I recently was trying to compare different python and C++ matrix libraries against each other for their linear algebra performance in order to see which one(s) to use in an upcoming project. While there are multiple types of linear algebra operations, I have chosen to focus mainly on matrix inversion, as it seems to be the one giving strange results. I have written the following code below for the comparison, but am thinking I must be doing something wrong.
C++ Code
#include <iostream>
#include "eigen/Eigen/Dense"
#include <xtensor/xarray.hpp>
#include <xtensor/xio.hpp>
#include <xtensor/xview.hpp>
#include <xtensor/xrandom.hpp>
#include <xtensor-blas/xlinalg.hpp> //-lblas -llapack for cblas, -llapack -L OpenBLAS/OpenBLAS_Install/lib -l:libopenblas.a -pthread for openblas
//including accurate timer
#include <chrono>
//including vector array
#include <vector>
void basicMatrixComparisonEigen(std::vector<int> dims, int numrepeats = 1000);
void basicMatrixComparisonXtensor(std::vector<int> dims, int numrepeats = 1000);
int main()
{
std::vector<int> sizings{1, 10, 100, 1000, 10000, 100000};
basicMatrixComparisonEigen(sizings, 2);
basicMatrixComparisonXtensor(sizings,2);
return 0;
}
void basicMatrixComparisonEigen(std::vector<int> dims, int numrepeats)
{
std::chrono::high_resolution_clock::time_point t1;
std::chrono::high_resolution_clock::time_point t2;
using time = std::chrono::high_resolution_clock;
std::cout << "Timing Eigen: " << std::endl;
for (auto &dim : dims)
{
std::cout << "Scale Factor: " << dim << std::endl;
try
{
//Linear Operations
auto l = Eigen::MatrixXd::Random(dim, dim);
//Eigen Matrix inversion
t1 = time::now();
for (int i = 0; i < numrepeats; i++)
{
Eigen::MatrixXd pinv = l.completeOrthogonalDecomposition().pseudoInverse();
//note this does not come out to be identity.
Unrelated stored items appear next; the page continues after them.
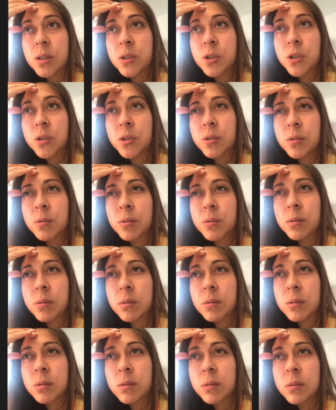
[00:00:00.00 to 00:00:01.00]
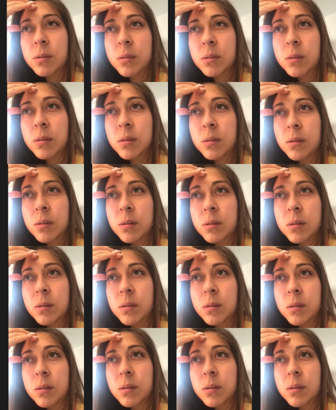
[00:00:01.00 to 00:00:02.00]
June.
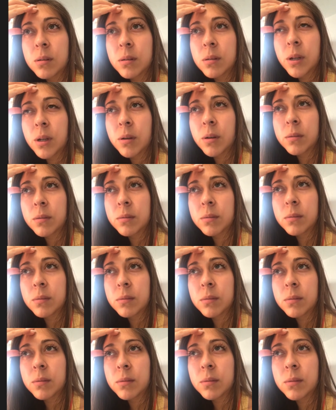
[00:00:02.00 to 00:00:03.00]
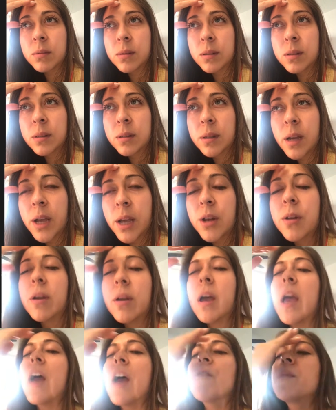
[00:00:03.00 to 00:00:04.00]
No. I
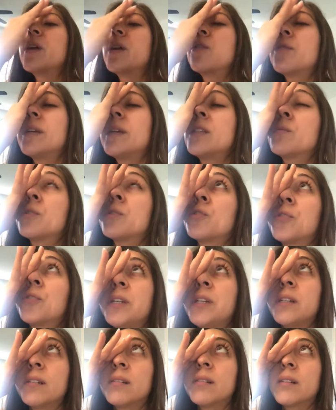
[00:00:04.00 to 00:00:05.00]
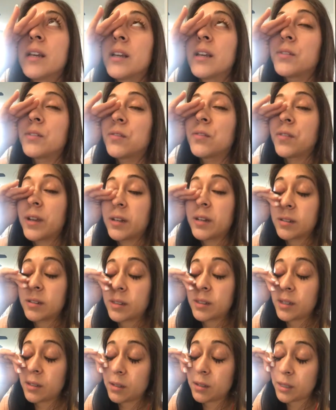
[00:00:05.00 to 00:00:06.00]
have my Greece retreat. I have to
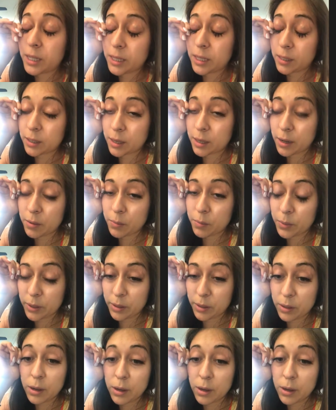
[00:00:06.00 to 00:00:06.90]
see the dates again, but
The inverse is wrong.
//std::cout<<l*pinv<<std::endl;
}
t2 = time::now();
std::cout << "Eigen Matrix inversion took: " << std::chrono::duration_cast<std::chrono::duration<double>>(t2 - t1).count() * 1000 / (double)numrepeats << " milliseconds." << std::endl;
std::cout << "\n\n\n";
}
catch (const std::exception &e)
{
std::cout << "Error: '" << e.what() << "'\n";
}
}
}
void basicMatrixComparisonXtensor(std::vector<int> dims, int numrepeats)
{
std::chrono::high_resolution_clock::time_point t1;
std::chrono::high_resolution_clock::time_point t2;
using time = std::chrono::high_resolution_clock;
std::cout << "Timing Xtensor: " << std::endl;
for (auto &dim : dims)
{
std::cout << "Scale Factor: " << dim << std::endl;
try
{
//Linear Operations
auto l = xt::random::randn<double>({dim, dim});
//Xtensor Matrix inversion
t1 = time::now();
for (int i = 0; i < numrepeats; i++)
{
auto inverse = xt::linalg::pinv(l);
//something is wrong here. The inverse is not actually the inverse when you multiply it out.
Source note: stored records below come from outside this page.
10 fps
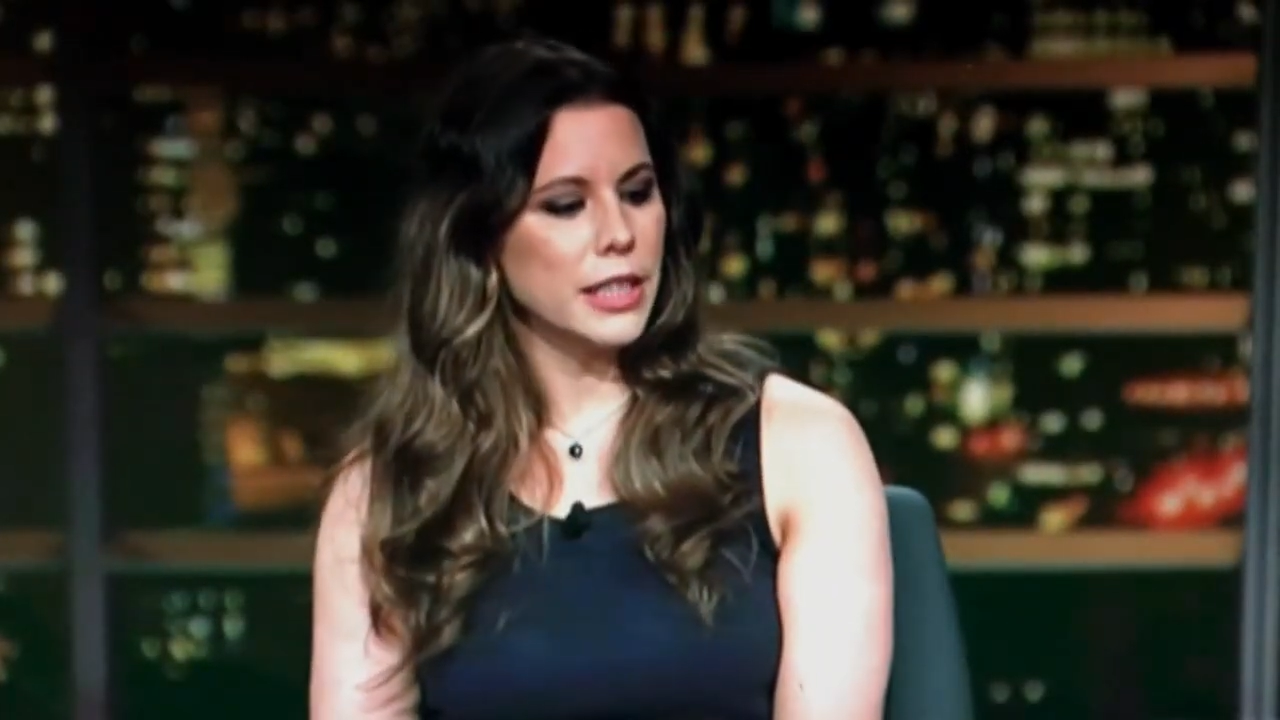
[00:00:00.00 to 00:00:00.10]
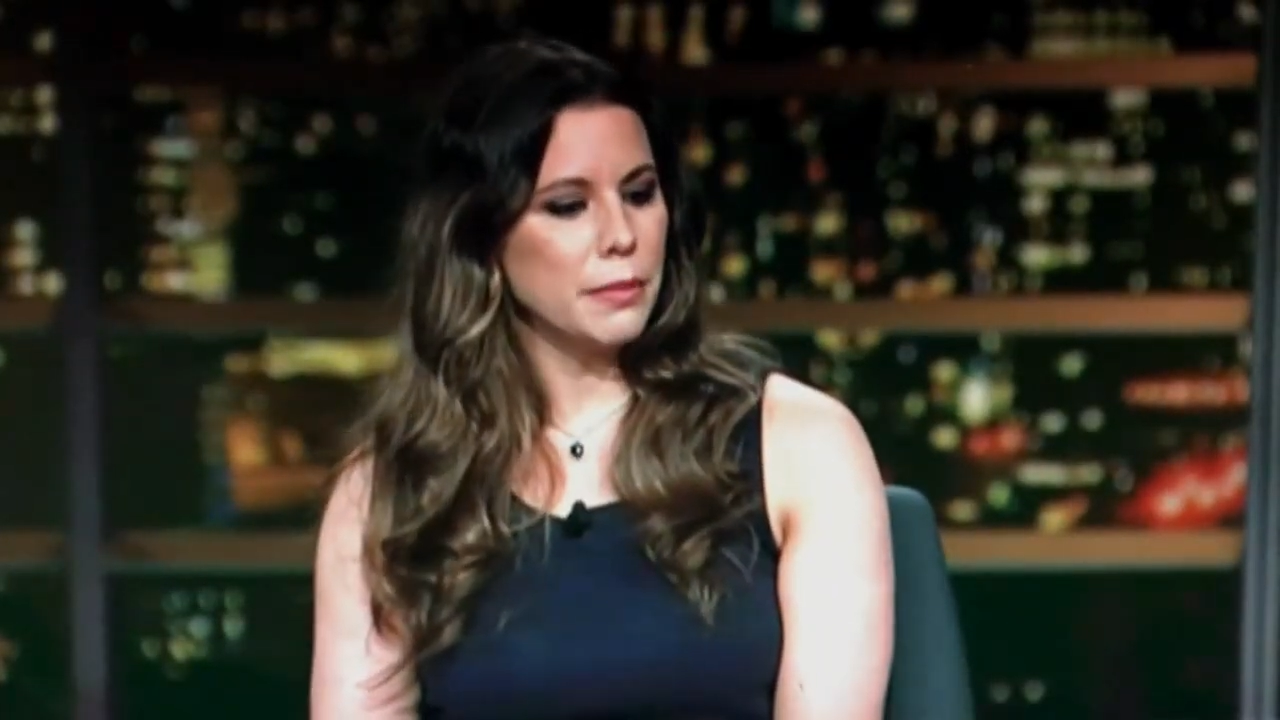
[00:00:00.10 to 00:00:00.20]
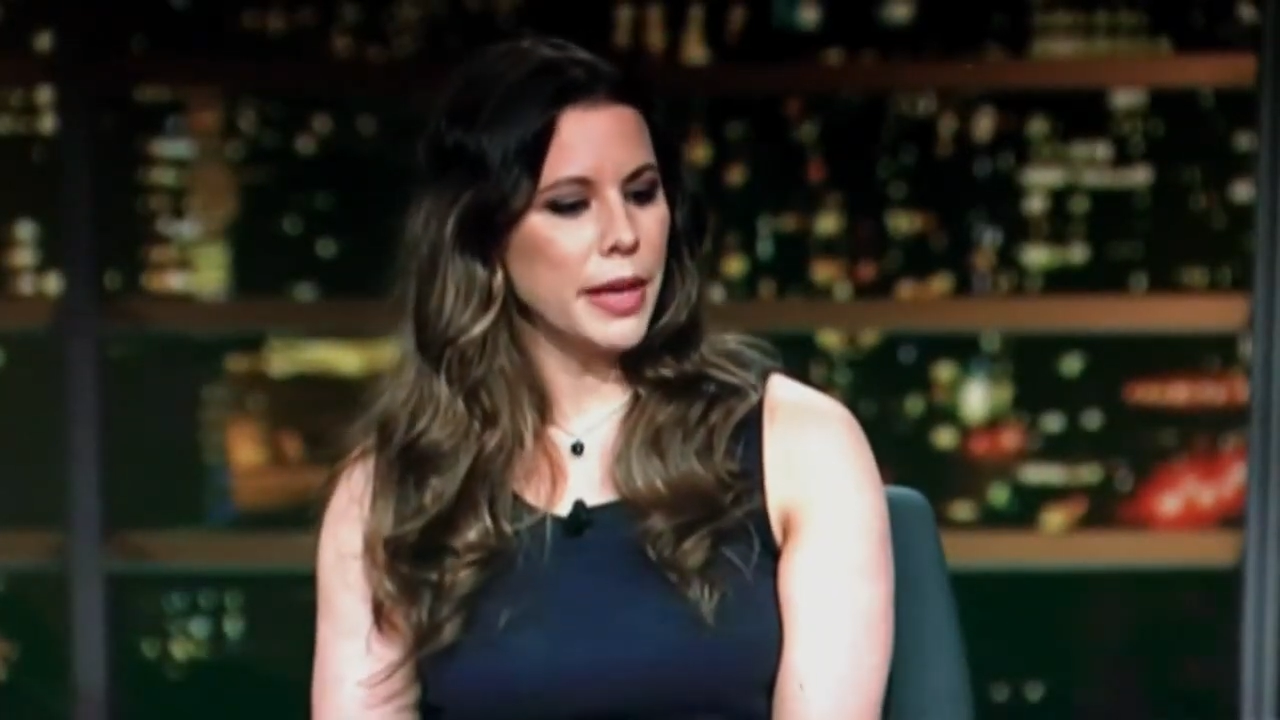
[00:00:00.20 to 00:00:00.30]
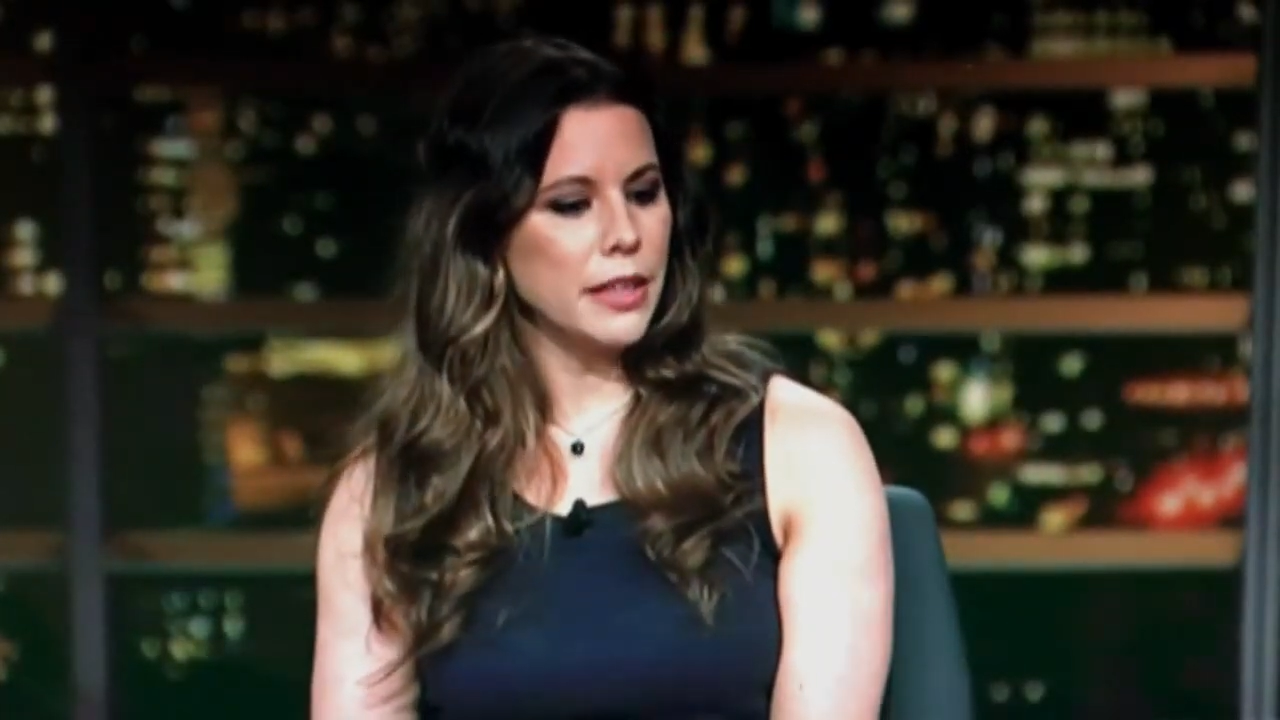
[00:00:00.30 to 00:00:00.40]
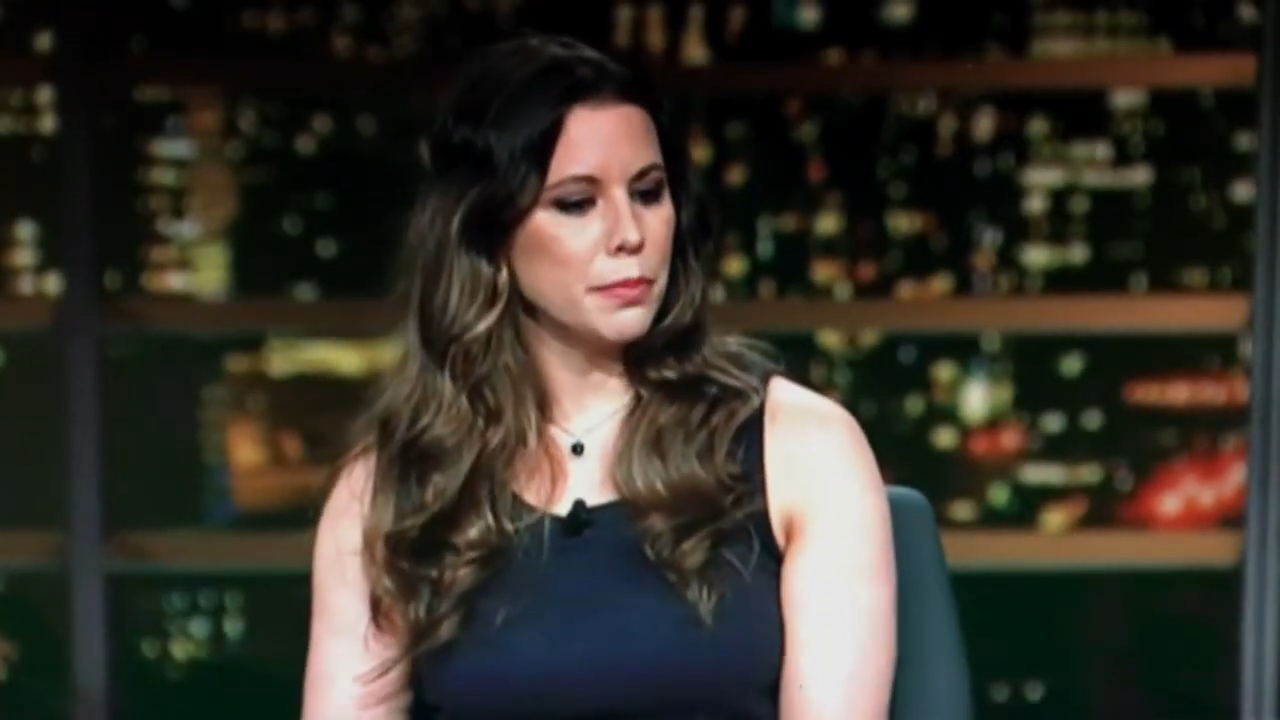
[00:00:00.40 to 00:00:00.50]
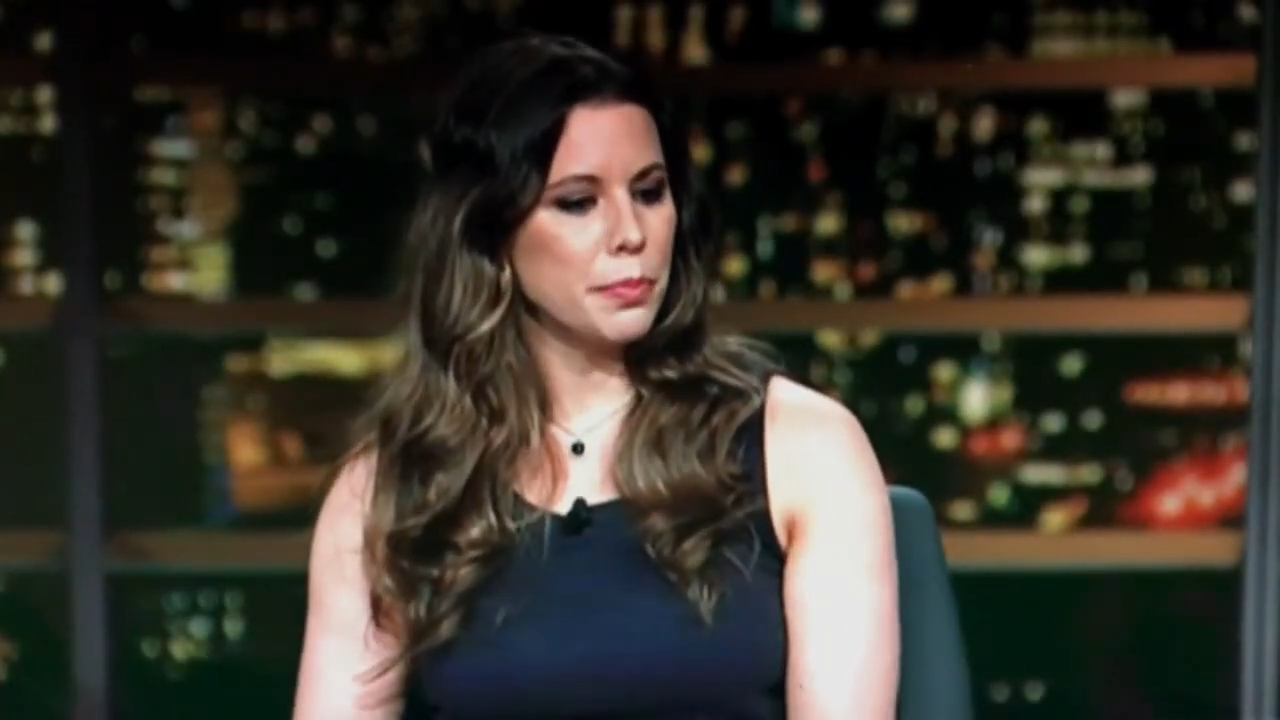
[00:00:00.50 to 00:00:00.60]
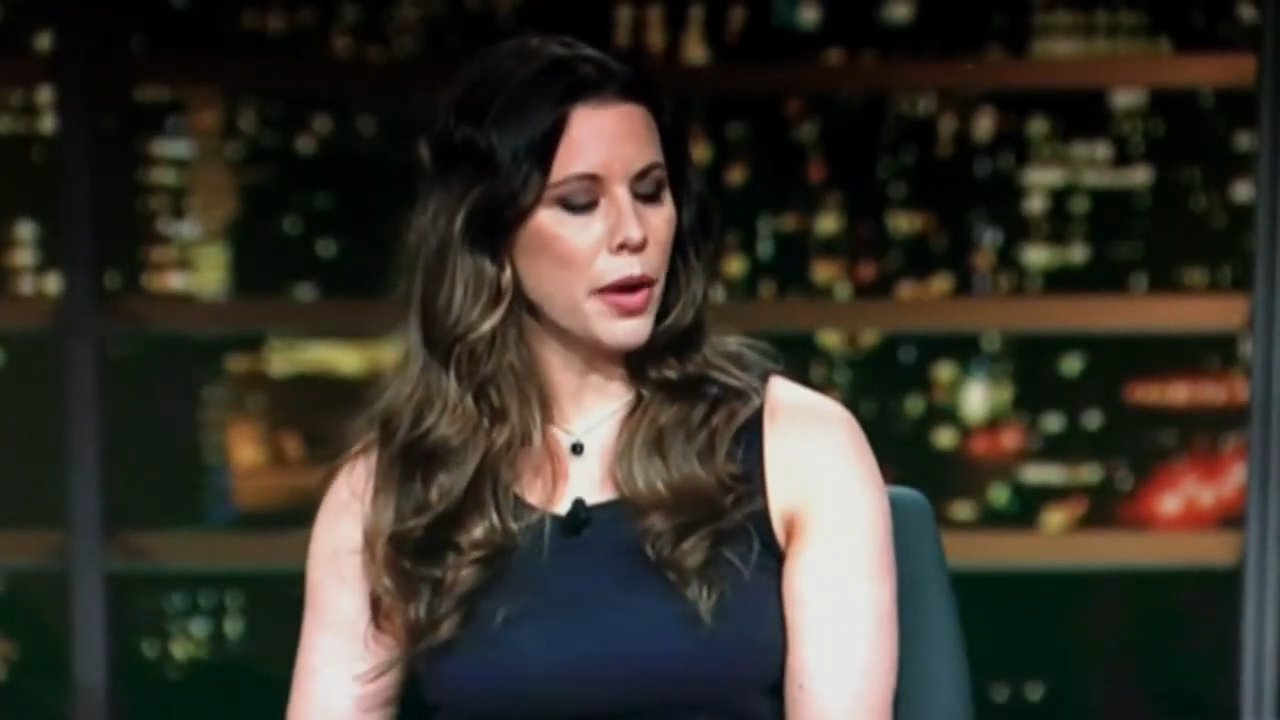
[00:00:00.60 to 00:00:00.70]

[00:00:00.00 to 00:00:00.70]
they made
//std::cout << xt::linalg::dot(inverse,l) << std::endl;
}
t2 = time::now();
std::cout << "Xtensor Matrix inversion took: " << std::chrono::duration_cast<std::chrono::duration<double>>(t2 - t1).count() * 1000 / (double)numrepeats << " milliseconds." << std::endl;
std::cout << "\n\n\n";
}
catch (const std::exception &e)
{
std::cout << "Error: '" << e.what() << "'\n";
}
}
}
This is compiled with:
g++ cpp_library.cpp -O2 -llapack -L OpenBLAS/OpenBLAS_Install/lib -l:libopenblas.a -pthread -march=native -o benchmark.exe
for OpenBLAS, and
g++ cpp_library.cpp -O2 -lblas -llapack -march=native -o benchmark.exe
for cBLAS.
g++ version 9.3.0.
And for Python 3:
import numpy as np
from datetime import datetime as dt
#import timeit
start=dt.now()
l=np.random.rand(1000,1000)
for i in range(2):
result=np.linalg.inv(l)
end=dt.now()
print("Completed in: "+str((end-start)/2))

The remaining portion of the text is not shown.